Dataset entries:
● ● ● ● ●

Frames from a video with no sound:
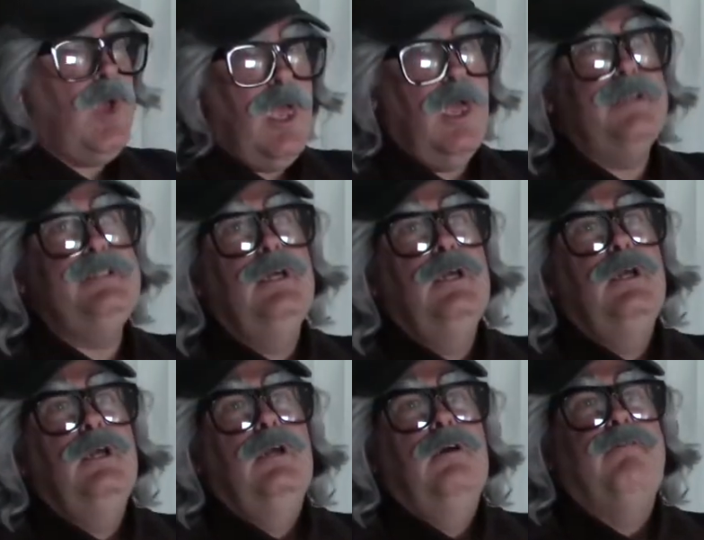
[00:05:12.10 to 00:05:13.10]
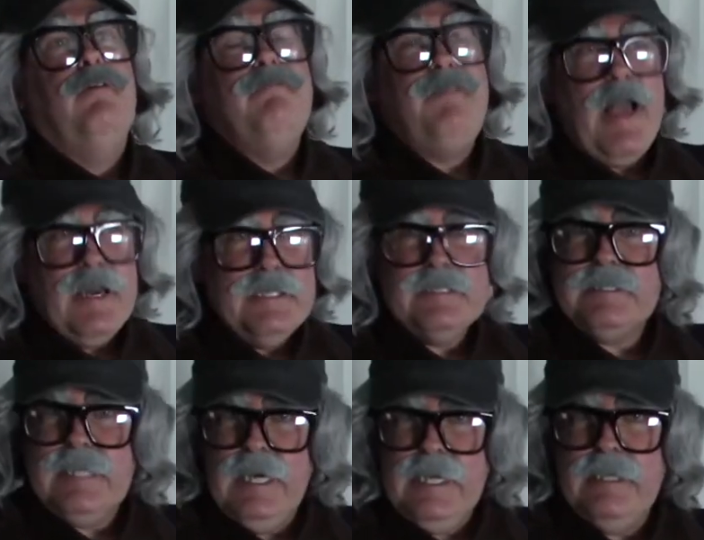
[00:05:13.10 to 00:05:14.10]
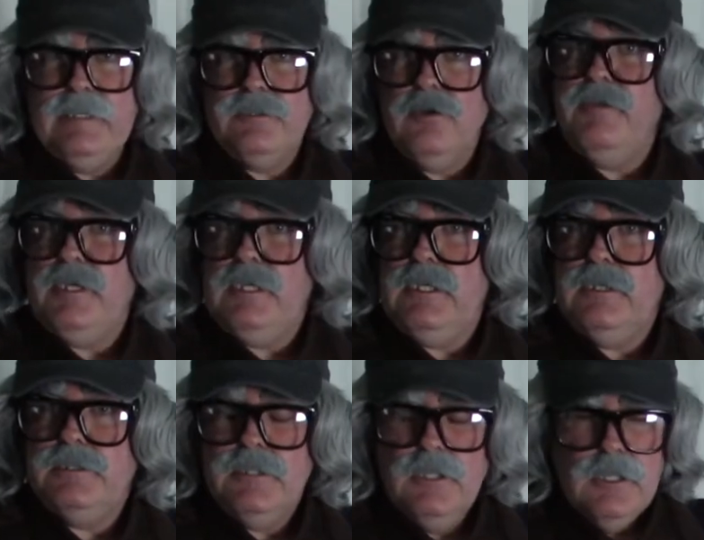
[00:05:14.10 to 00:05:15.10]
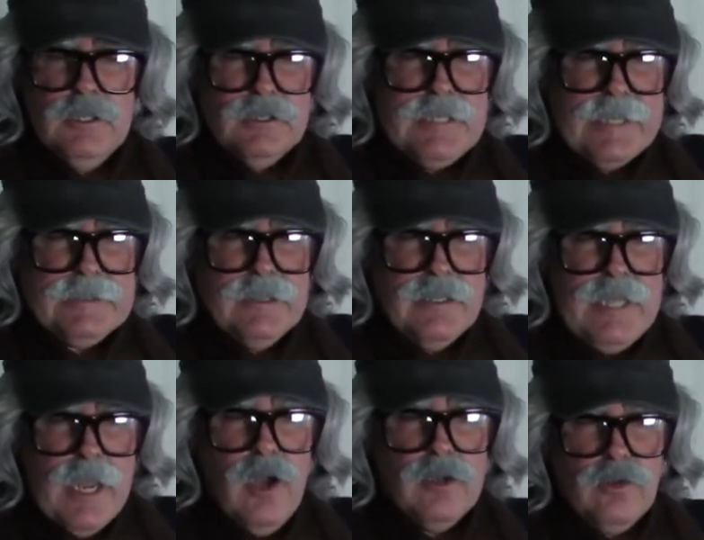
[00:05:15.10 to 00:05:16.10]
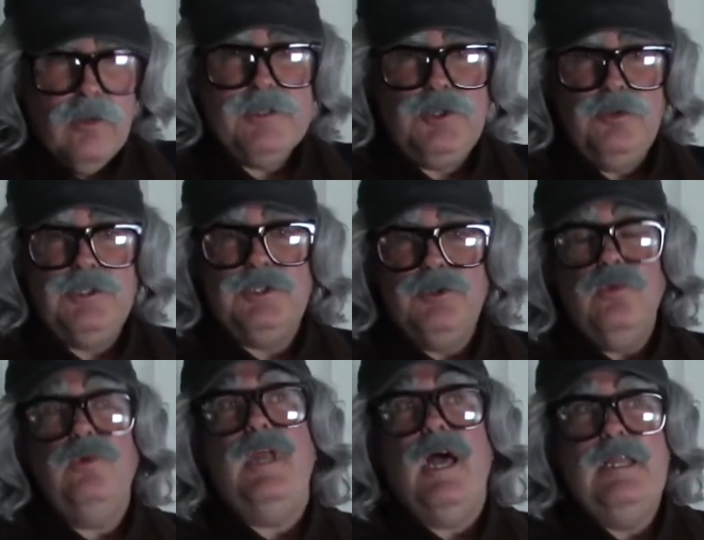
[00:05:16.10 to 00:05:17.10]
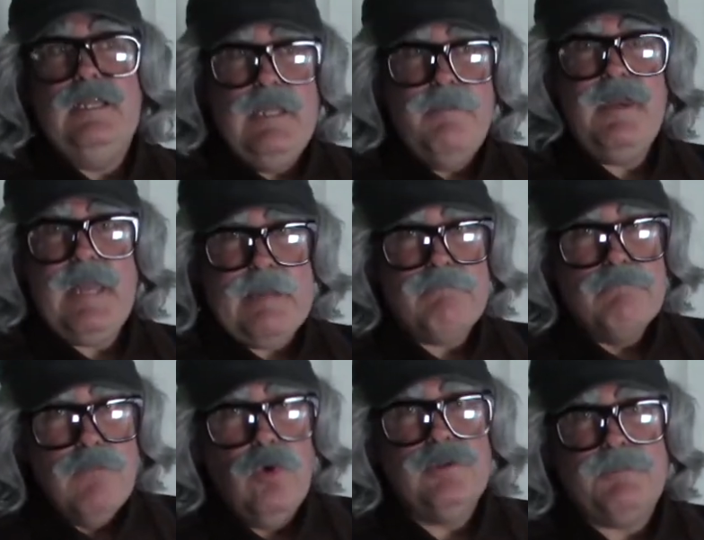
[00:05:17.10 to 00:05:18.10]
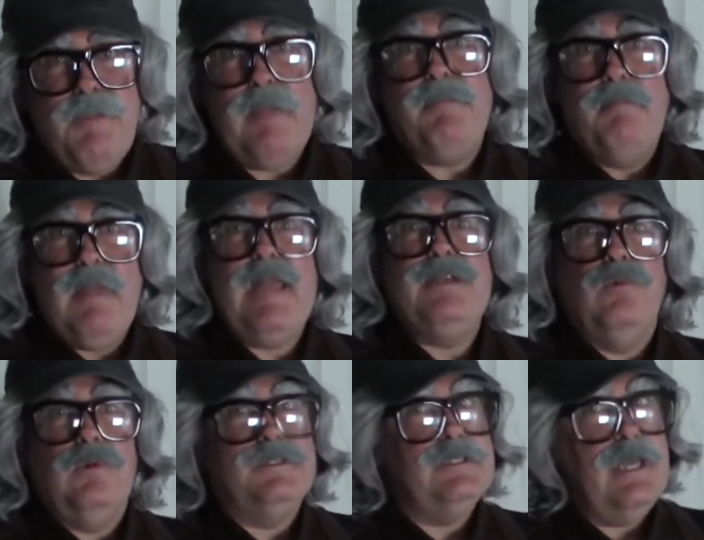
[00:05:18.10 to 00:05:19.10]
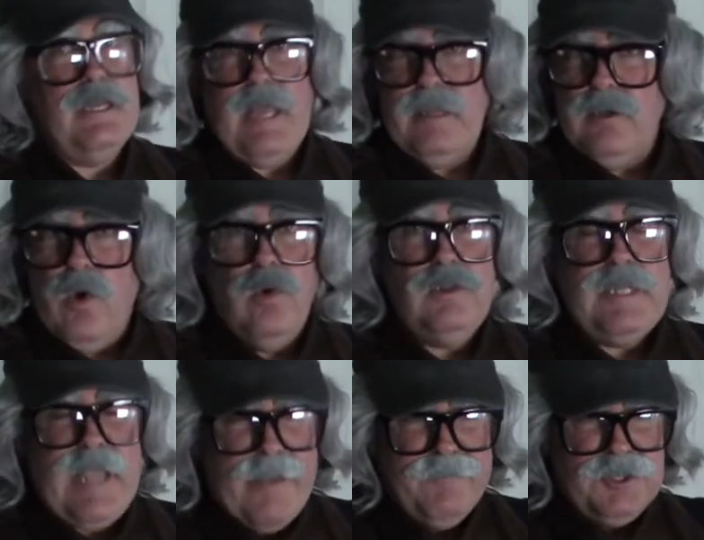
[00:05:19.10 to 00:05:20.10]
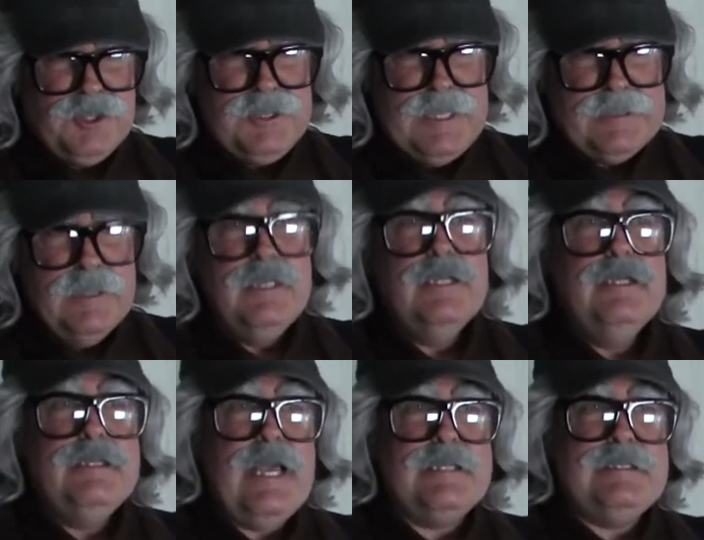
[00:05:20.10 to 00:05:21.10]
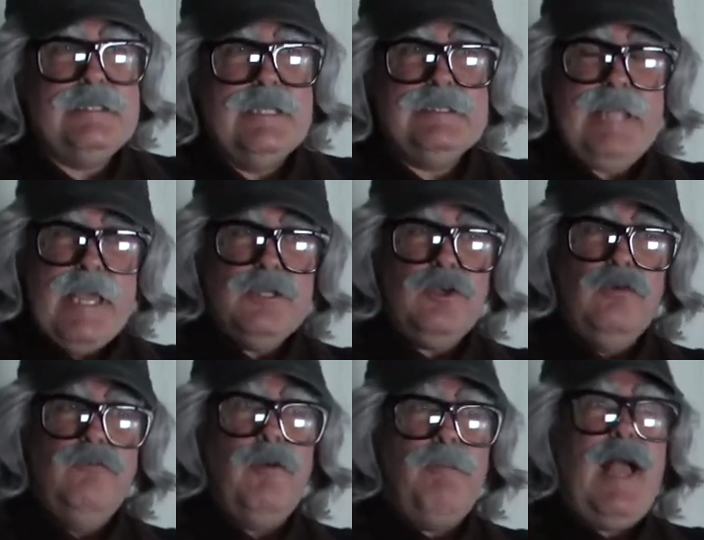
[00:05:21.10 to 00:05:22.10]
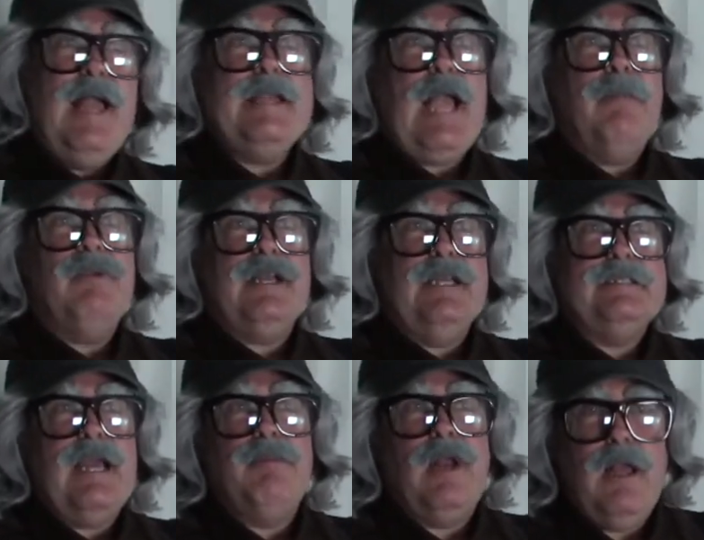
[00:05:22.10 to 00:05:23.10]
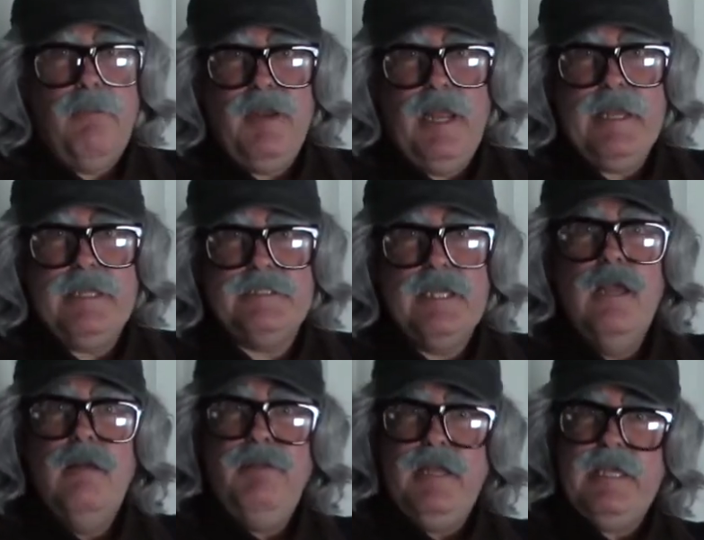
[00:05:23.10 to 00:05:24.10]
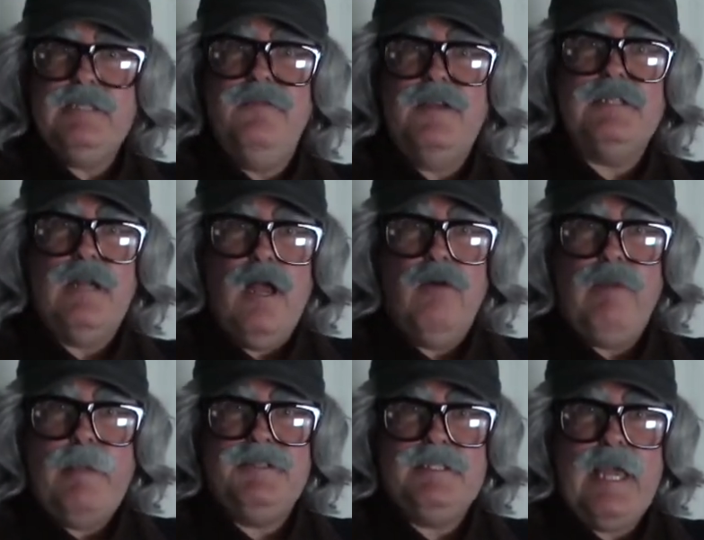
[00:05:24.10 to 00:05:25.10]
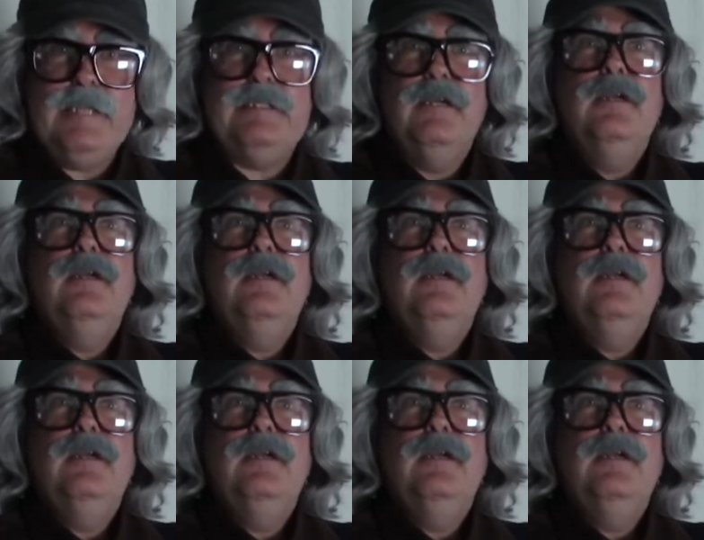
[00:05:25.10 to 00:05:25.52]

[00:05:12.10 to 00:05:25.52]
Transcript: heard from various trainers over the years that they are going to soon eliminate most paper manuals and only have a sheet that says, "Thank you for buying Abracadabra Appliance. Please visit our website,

● ● ● ● ●

- [AIM OF THE EXERCISE]:
Only the lines from the one that contains "[00:05:20.10 to 00:05:21.10]" through the last line of the records may appear in the answer, retyped exactly and with no pictures.

- [FINISHED EXERCISE]:
[00:05:20.10 to 00:05:21.10]
[00:05:21.10 to 00:05:22.10]
[00:05:22.10 to 00:05:23.10]
[00:05:23.10 to 00:05:24.10]
[00:05:24.10 to 00:05:25.10]
[00:05:25.10 to 00:05:25.52]

[00:05:12.10 to 00:05:25.52]
Transcript: heard from various trainers over the years that they are going to soon eliminate most paper manuals and only have a sheet that says, "Thank you for buying Abracadabra Appliance. Please visit our website,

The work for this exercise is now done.